And she's got to figure out ‘what is my strategy?’ Is it to go back at Biden again and try to reprise that, or do I do try to do something a little bit different? I think she's the person who has the most pressure on her, because her donors are going to be looking at her and going, all right, are we going anywhere or aren't we? We know that Biden, Warren and Sanders are solid. They'll be in this race for a long time, those three. It's going to be who makes up the rest of the stage. And the last thing I'd say is don't forget it's still 10 people up there.
STEPHANOPOULOS: It's still a lot.
EMANUEL: Believe me, I've been thinking about that.
CHRISTIE: You're going to get eight, nine -- if you're -- we used to assume eight minutes. Eight minutes total is what you're going to get to speak. So you better know what the hell you want to say.
EMANUEL: You want the 30 seconds at the end.
STEPHANOPOULOS: And that's a question really for Elizabeth Warren as well. First time she's going to be face-to-face with Joe Biden, first time for him as well.

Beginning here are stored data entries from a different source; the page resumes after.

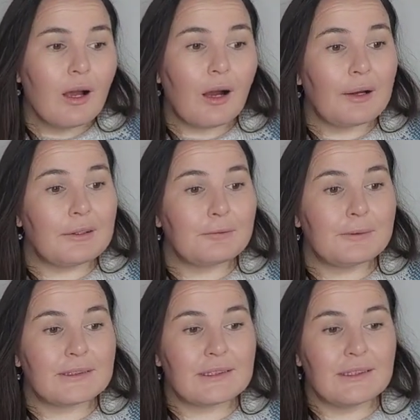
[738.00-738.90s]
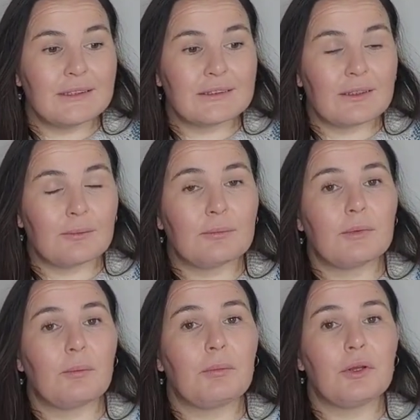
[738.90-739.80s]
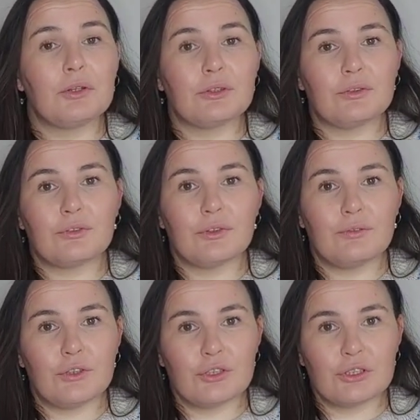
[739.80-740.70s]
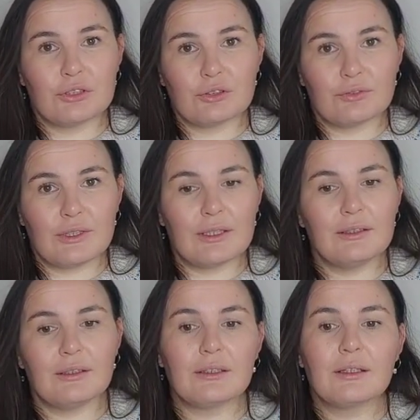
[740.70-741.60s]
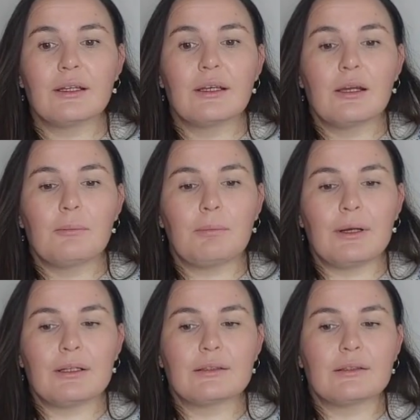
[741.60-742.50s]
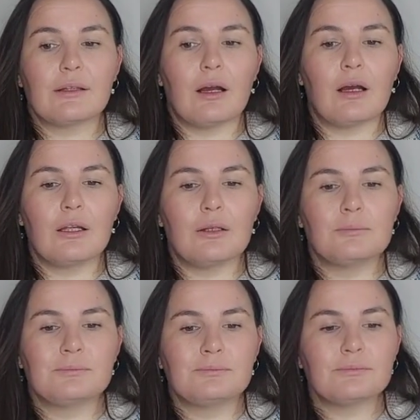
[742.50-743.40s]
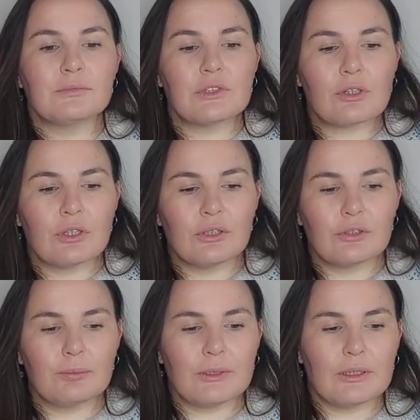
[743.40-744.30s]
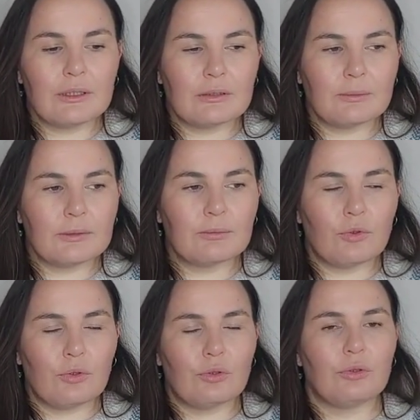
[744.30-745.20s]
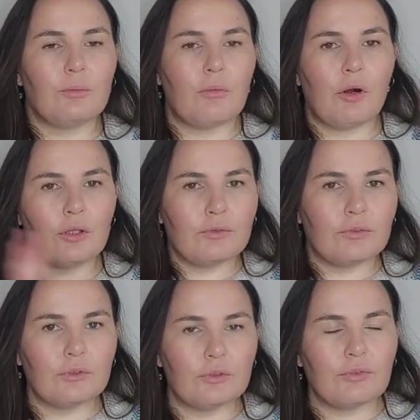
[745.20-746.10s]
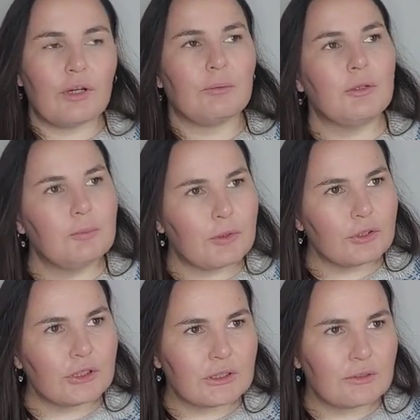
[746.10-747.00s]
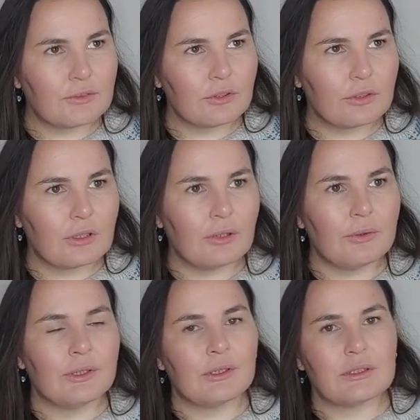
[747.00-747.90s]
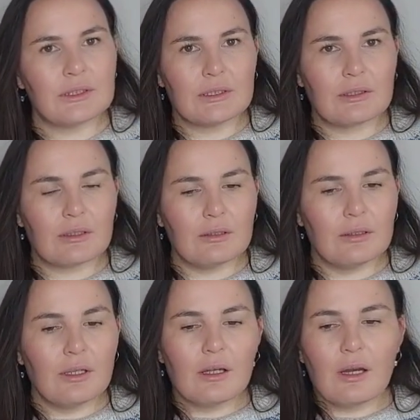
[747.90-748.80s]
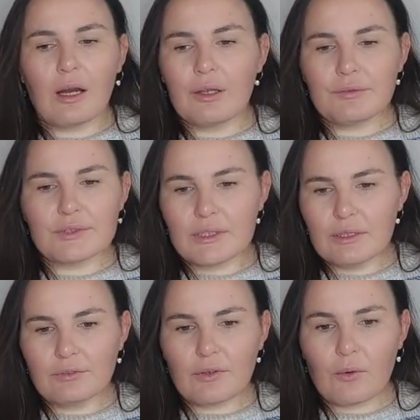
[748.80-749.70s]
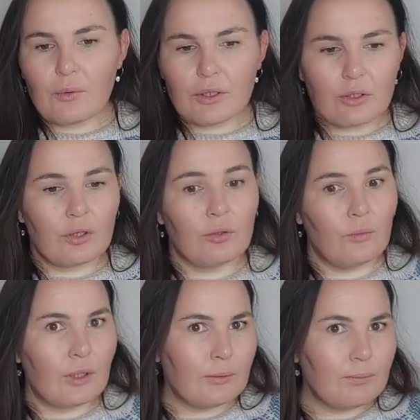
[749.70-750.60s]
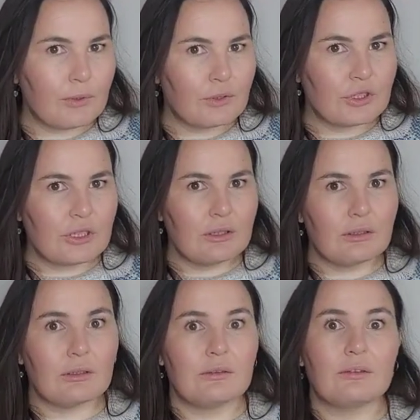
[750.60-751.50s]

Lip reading: I have been seeing some beautiful versions of that, but I am trying to be a little bit more mindful of how many projects I've got going, etc. I have seen if I work on one project,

MARY BRUCE, ABC NEWS SENIOR CONGRESSIONAL CORRESPONDENT: And it is going to be so interesting to see how and whether they actually really go after each other. Because they both, especially Joe Biden, has so far been trying to kind of rise above that. He'll counter punch if you come after him, but he's been directing a lot of his fire at the president instead. Now, especially with Warren having the successful summer will the rise that has shown in our poll, is he going to be directing more pointed attacks against her. And to the governor's point, you also have people on the wings who haven't been on the wings, really, before that far out, given the fact that this is the smallest stage we've seen so far. How are they going to react. It could lead to a...
STEPHANOPOULOS: Every one of them, though, is going to have to create some kind of -- or at least try to create some kind of a break out moment.
ALEXI MCCAMMOND, AXIOS NATIONAL POLITICAL REPORTER: Well, they certainly are. So, I've been told from Julian Castro's campaign, for example, that he's really going to try to focus on making the case that he's best positioned to sort of draw on that so-called Obama coalition more so than maybe even Joe Biden, to inspire younger voters who Joe Biden's campaign admits they are struggling with, to inspire voters of color, who we know support Joe Biden, black voters, but those are mostly older black voters, not younger black voters, and to sort of just inspire the broadest coalition possible in a way that they just view Joe Biden not...
STEPHANOPOULOS: One of his aides told The New York Times this morning that he's going to go after one candidate in particular, it sounds like you think that's Joe Biden?
MCCAMMOND: Julian Castro.
MCCAMMOND: Yes, I think that he will certainly -- especially because he's positioned at the outset of the stage, he will have to sort of make this moment for himself by going after Joe Biden in ways that he's gone after front-runners in past debates. But the one thing about Elizabeth Warren that's interesting to me is, she has established herself, through polling and otherwise, as a front-runner, maybe even on equal footing as someone like Joe Biden. But other candidates haven't really figured out how to attack her. So I'm going to be watching for whether and how that comes up from other folks on that debate stage.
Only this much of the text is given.